MELISSA BLOCK, Host:
And I'm Melissa Block. Twelve members of Congress will soon sit down together and begin to seek common ground on debt reduction. They are the so-called supercommittee - six Democrats and six Republicans - and they have until Thanksgiving to come up with a plan to reduce the federal debt by more than a trillion dollars over 10 years.
SIEGEL: In a moment, we'll talk with one supercommittee member, Democratic Congressman Chris Van Hollen. First, we have this profile of another member, Senator Pat Toomey, Republican of Pennsylvania. As NPR's Jeff Brady tells us, he is a Tea Party favorite.
JEFF BRADY: One thing you can say about Pat Toomey, he is consistent. His political message has stayed the same through three terms as a representative in Congress, then as president of the Club for Growth and now as a member of the joint select committee on deficit reduction, a.k.a. the supercommittee.
PAT TOOMEY: The guiding principles for me are going to be meaningful deficit reduction in a way that's pro-growth.
BRADY: That was Toomey on MSNBC, in the hours after his selection for the supercommittee was announced. Here he is on the business network, CNBC.
TOOMEY: You know, I tend to look at things from the supply side, looking for ways to make it less expensive to do more production. I think that's what creates a demand and keeps an economy moving.
BRADY: And on Fox News.
TOOMEY: Some kind of big tax increase is just not going to be part of this. First of all, it would be destructive to economic growth.
BRADY: Senator Toomey's talk of balancing the federal budget without broad tax hikes, cutting spending and reducing regulations has made him a hero to people like Don Adams. He heads the Independence Hall Tea Party PAC.
DON ADAMS: Senator Toomey has been out front on all of these issues. I think he's exceeded our expectations. He's been a tremendous representative of the philosophy of limited government.
BRADY: Toomey's consistency, a more critical word might be inflexibility, raises a serious question. Can he hold to his principles and still negotiate with fellow lawmakers on the supercommittee? Don Adams says there is one form of revenue increase fiscal hawks like Toomey can support - eliminating tax breaks for big businesses.
ADAMS: I do think subsidies are something that can be looked at. I don't think that the American government should be subsidizing industry.
BRADY: Toomey himself has made a similar point, so that could be a small patch of common ground for the supercommittee to start negotiating from. If a deal ultimately is reached, Toomey's involvement could help it gain broader support in Congress, according to Chris Borick. He's a political scientist and pollster at Muhlenberg College in Allentown, Pennsylvania.
CHRIS BORICK: If Pat Toomey says it's a good deal, it's probably going to be accepted as a good deal among other Tea Party-backed candidates or members of the House and Senate.

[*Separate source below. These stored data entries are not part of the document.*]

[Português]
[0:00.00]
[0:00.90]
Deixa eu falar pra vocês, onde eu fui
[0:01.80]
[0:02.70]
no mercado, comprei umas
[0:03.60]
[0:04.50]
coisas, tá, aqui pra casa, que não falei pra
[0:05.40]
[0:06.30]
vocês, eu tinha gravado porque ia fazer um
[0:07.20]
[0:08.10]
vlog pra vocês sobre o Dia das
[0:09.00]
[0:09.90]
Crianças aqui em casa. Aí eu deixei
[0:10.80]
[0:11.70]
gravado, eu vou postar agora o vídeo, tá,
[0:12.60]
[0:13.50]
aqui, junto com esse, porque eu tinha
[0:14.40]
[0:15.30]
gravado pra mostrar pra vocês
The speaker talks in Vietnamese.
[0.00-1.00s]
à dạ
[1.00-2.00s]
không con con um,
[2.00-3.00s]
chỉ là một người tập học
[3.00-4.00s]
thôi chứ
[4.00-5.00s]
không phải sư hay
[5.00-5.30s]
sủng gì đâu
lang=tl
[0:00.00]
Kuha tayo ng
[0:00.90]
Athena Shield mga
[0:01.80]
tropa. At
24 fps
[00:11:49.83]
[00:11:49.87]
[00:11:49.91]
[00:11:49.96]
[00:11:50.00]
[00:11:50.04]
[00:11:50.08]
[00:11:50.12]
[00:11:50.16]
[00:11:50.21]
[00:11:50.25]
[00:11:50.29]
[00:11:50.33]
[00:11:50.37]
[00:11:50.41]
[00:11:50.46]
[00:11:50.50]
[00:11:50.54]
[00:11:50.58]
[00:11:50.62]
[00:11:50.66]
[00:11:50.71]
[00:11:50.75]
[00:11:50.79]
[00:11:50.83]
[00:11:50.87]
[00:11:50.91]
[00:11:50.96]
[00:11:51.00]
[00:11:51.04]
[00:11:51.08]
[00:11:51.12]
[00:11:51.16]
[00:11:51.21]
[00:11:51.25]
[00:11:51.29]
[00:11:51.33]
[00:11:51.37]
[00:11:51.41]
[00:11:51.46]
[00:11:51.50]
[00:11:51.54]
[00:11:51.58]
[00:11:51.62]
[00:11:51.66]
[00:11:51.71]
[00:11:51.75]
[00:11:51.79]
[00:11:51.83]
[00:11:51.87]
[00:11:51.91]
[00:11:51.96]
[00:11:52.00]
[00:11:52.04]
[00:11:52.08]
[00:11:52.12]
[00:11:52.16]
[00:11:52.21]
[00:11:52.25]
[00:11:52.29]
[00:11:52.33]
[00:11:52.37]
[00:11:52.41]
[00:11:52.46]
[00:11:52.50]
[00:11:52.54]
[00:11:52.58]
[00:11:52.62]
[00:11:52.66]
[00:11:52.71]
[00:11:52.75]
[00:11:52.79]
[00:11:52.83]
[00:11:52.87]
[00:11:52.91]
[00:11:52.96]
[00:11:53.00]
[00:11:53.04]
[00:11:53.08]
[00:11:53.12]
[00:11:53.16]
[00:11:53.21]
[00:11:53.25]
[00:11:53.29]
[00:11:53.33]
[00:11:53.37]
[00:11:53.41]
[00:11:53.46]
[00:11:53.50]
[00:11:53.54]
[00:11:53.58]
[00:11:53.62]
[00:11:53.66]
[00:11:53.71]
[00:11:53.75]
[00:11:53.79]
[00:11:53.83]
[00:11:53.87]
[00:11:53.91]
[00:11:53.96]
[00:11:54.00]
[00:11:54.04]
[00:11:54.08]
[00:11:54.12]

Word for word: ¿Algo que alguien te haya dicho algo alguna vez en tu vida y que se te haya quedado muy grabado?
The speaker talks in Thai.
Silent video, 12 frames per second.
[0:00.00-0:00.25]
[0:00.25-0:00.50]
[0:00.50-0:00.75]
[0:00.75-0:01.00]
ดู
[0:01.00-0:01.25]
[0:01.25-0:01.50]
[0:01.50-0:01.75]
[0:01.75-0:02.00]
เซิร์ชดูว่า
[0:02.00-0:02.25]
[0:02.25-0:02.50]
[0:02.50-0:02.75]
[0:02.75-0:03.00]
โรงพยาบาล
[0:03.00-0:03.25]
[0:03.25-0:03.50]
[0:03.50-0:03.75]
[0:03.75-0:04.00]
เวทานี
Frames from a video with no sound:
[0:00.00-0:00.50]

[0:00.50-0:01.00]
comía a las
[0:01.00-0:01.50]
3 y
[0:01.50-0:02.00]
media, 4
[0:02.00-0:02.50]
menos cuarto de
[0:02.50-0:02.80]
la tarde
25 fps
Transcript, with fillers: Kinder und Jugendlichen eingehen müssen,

BRADY: And Borick says Toomey may have some motivation to compromise as the panel begins its work. The senator still has five years left in his term, but in swing-state Pennsylvania, a high-profile assignment like this could frame Toomey's image for a long time to come. Borick says if Toomey is seen as an obstructionist, that won't go over well with voters in the Keystone State.
BORICK: He's got an opportunity here to define himself as someone that sticks to their core principles, but is also pragmatic enough to see a good deal and take it when it's presented to him.
BRADY: As the committee begins working in earnest through the next couple of months, Borick says Pennsylvania voters will closely monitor Senator Pat Toomey's performance. Jeff Brady, NPR News, Philadelphia.